• Directions for this task: Please transcribe exactly, and only, the lines of the data below between the line holding "[0:00.00-0:02.33]" and the line holding "Frames from a", inclusive.

[Collected data entries]
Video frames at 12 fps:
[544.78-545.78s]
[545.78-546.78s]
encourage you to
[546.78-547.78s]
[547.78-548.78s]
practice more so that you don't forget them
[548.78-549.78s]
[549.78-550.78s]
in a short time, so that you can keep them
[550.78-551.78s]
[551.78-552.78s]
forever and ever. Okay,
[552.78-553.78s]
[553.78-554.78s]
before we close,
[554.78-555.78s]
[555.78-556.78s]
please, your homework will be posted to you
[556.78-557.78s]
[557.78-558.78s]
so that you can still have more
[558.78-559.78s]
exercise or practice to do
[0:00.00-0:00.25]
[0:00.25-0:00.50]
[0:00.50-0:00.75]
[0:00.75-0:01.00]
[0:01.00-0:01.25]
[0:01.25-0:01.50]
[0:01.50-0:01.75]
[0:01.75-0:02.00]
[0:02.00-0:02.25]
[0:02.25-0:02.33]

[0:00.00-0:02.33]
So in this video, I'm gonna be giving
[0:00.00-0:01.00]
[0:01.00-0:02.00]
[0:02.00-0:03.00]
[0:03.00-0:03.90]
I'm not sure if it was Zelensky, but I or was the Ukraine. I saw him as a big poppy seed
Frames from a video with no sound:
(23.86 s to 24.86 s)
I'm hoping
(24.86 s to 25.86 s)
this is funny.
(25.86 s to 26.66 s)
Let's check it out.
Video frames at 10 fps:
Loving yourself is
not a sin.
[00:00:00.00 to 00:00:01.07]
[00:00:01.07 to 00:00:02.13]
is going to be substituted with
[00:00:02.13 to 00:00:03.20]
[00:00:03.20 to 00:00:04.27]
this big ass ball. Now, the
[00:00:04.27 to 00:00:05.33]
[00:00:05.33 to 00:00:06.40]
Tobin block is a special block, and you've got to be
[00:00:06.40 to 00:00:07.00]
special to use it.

• Solution to this problem:
[0:00.00-0:02.33]
So in this video, I'm gonna be giving
[0:00.00-0:01.00]
[0:01.00-0:02.00]
[0:02.00-0:03.00]
[0:03.00-0:03.90]
I'm not sure if it was Zelensky, but I or was the Ukraine. I saw him as a big poppy seed
Frames from a video with no sound:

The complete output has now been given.